Top of SUPPLIED RECORDS

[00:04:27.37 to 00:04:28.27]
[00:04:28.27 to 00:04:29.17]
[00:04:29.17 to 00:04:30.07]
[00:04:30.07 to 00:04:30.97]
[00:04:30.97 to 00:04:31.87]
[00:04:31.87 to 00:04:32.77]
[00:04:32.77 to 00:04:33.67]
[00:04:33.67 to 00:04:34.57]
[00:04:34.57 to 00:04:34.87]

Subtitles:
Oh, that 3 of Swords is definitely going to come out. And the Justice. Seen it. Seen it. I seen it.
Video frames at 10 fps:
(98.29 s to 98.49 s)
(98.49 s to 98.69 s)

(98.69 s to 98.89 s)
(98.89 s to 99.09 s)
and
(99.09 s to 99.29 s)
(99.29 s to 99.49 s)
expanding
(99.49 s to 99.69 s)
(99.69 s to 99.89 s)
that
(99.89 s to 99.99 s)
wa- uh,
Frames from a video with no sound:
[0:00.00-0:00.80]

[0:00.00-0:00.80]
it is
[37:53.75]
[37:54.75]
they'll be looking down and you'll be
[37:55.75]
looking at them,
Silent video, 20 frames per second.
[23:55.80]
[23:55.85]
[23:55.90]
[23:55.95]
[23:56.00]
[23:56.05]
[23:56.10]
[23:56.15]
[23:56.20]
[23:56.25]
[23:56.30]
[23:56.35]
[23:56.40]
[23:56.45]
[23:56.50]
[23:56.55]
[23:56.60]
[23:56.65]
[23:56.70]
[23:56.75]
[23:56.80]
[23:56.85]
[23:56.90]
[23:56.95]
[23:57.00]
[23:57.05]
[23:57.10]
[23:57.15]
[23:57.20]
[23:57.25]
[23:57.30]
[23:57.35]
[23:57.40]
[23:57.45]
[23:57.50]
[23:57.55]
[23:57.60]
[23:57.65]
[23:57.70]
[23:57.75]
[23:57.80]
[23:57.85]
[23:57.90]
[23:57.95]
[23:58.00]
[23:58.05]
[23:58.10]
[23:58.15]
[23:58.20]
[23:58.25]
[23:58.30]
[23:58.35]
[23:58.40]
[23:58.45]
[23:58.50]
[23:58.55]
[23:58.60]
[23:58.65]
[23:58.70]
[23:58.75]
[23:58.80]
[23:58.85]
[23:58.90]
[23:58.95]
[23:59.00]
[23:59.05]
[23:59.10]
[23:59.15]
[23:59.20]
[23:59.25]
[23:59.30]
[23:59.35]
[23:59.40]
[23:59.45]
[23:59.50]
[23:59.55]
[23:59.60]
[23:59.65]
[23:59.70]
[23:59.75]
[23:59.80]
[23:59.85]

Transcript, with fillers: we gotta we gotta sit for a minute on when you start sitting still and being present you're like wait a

Bottom of SUPPLIED RECORDS

Look through the entries above and copy each line that has "with" in it.

--- WRITTEN SOLUTION ---
Frames from a video with no sound:
Transcript, with fillers: we gotta we gotta sit for a minute on when you start sitting still and being present you're like wait a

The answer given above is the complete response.